Statt grotesker Verkehrsmaßnahmen endlich wichtige Gestaltungsprojekte umsetzen!

Wien (VP-Klub) - "Es stellt sich langsam die Frage, ob Stadtrat Schicker überhaupt noch daran interessiert ist, das medial großartig vorgestellte Projekt einer Neugestaltung des Vorfeldes von Schönbrunn ernsthaft zu realisieren", betonte heute der Bezirksparteiobmann der ÖVP Hietzing, LAbg. Bernhard Dworak. Die derzeitige Vorgangsweise Schickers deute eindeutig auf eine Verneinung dieser Frage, denn Schicker sei derzeit nicht gewillt, den Projektstopp aufzuheben.

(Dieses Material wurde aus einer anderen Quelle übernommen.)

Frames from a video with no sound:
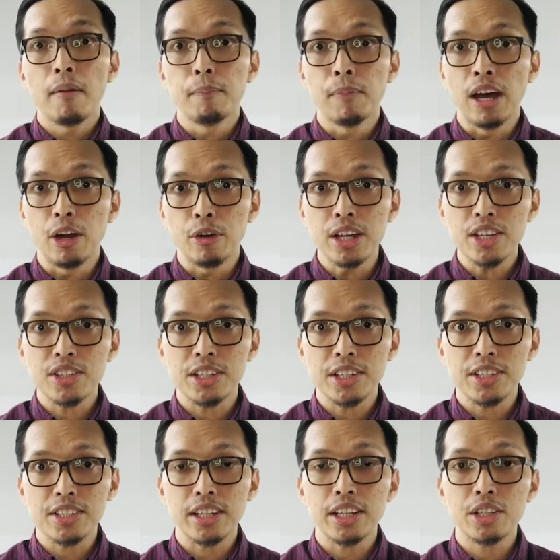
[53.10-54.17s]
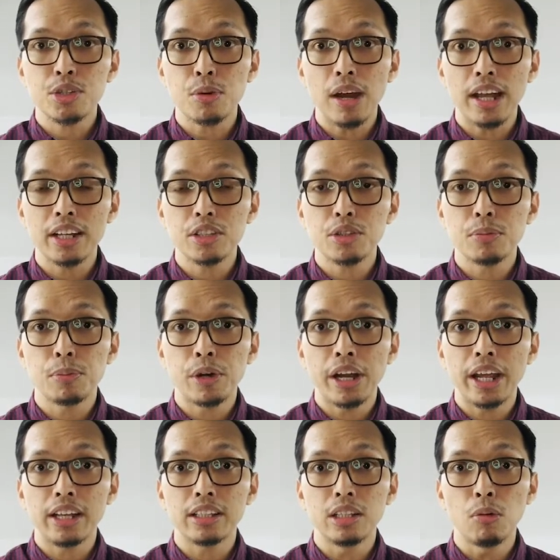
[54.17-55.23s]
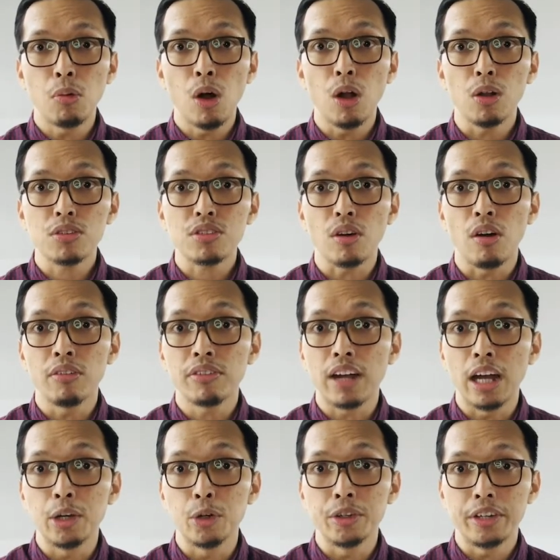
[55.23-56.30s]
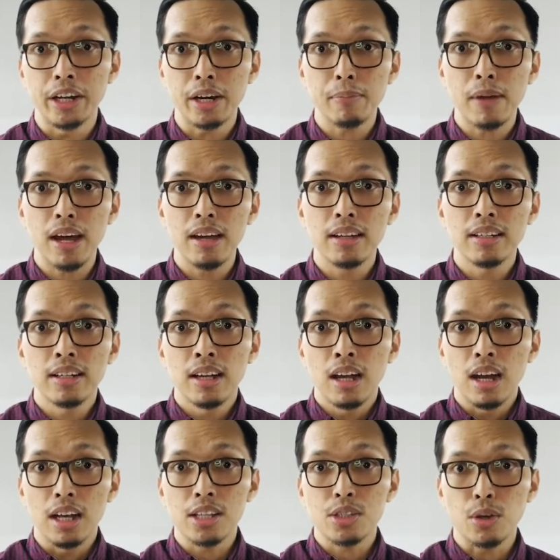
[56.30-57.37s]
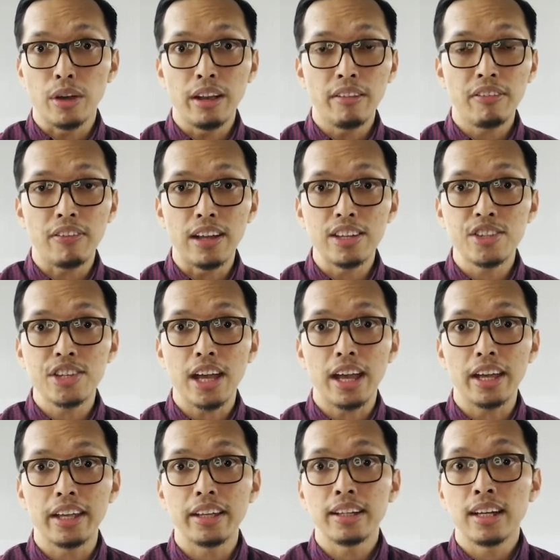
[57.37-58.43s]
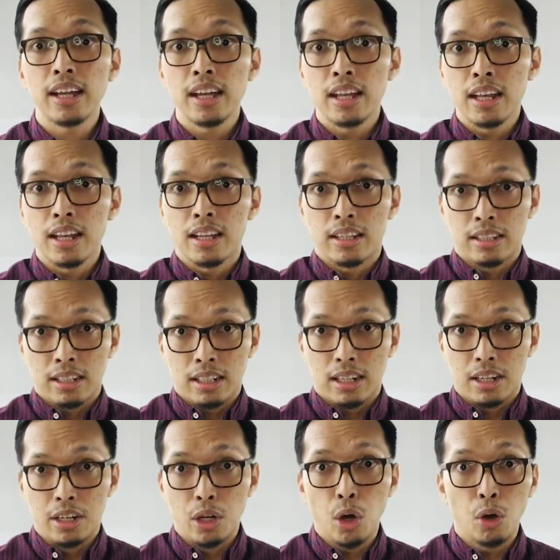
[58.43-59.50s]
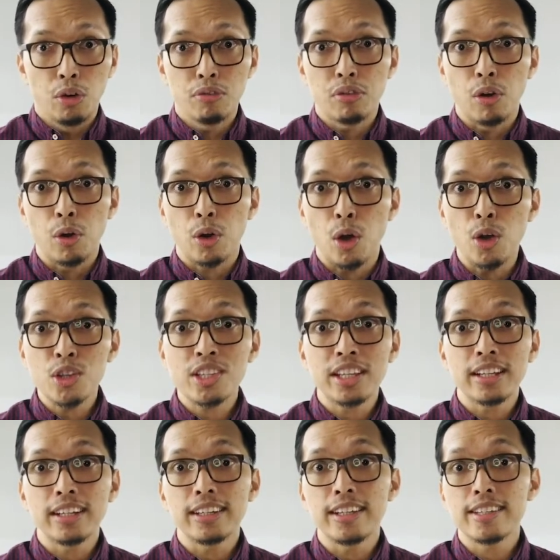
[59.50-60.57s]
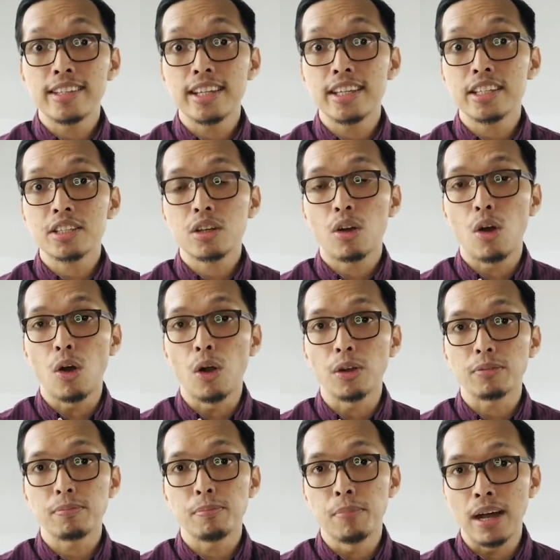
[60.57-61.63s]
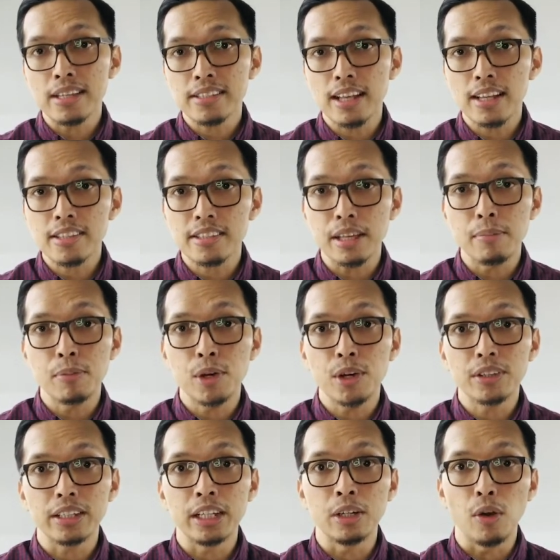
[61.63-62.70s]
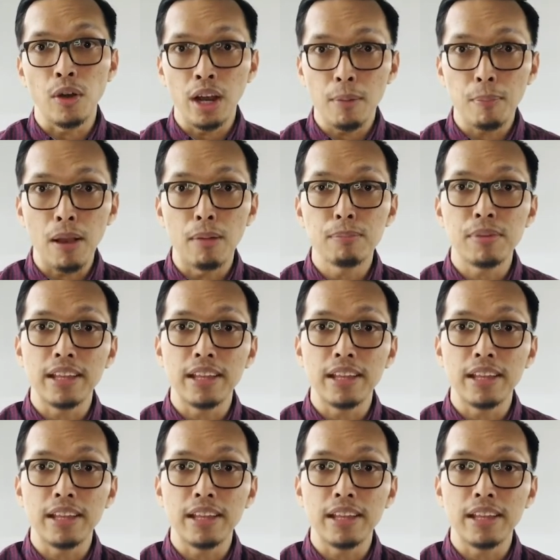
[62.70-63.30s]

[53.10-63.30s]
My research is trying to break the walls of Ganoderma, a soil fungi known for causing a disease called basal stem rot in oil palmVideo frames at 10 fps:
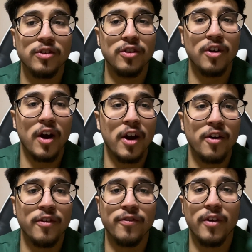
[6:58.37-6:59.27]
your
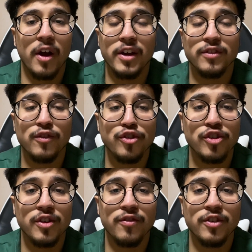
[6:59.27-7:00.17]
higher highest
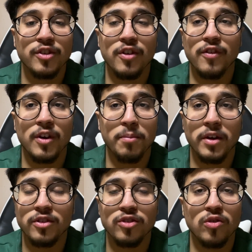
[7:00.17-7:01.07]
version of yourself on a
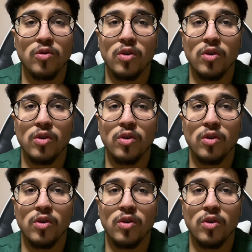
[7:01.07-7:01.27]
pedestal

"Es kann nicht sein, dass der Torso einer Vorplatzgestaltung, die sich lediglich auf die Freimachung einer ehemaligen Parkplatzfläche und eines verbreiterten Überganges beschränkt, als Realisierung der seinerzeit unter großem Pomp präsentierten Gestaltungspläne für den Bereich Schönbrunn verkauft wird", so Dworak. Abgesehen davon, dass die bisherige Realisierung nur einen Bruchteil der ursprünglichen Pläne umsetze, sei der Vorplatz wegen fehlender Markierungen bereits jetzt schon wieder verparkt. Vor allem fehle noch immer die geplante Busgarage. Auch das Bundesdenkmalamt hat das "Verschwinden" der Busse von der Oberfläche als eine der Voraussetzungen zur Realisierung des Projektes genannt.

Die stadtplanerische Enthaltsamkeit des Planungsstadtrats in Sachen Vorfeldgestaltung öffne Ideen a la Disney-Land Tür und Tor. "Statt mit grotesken Maßnahmen, wie die Tempo 50 Aktion, Wiens Bevölkerung zu schikanieren, sollte Stadtrat Schicker endlich seine Passivität bei wichtigen Gestaltungsprojekten aufgeben und die vorliegenden Pläne für das Schloss Schönbrunn rasch umzusetzen", fordert Dworak abschließend.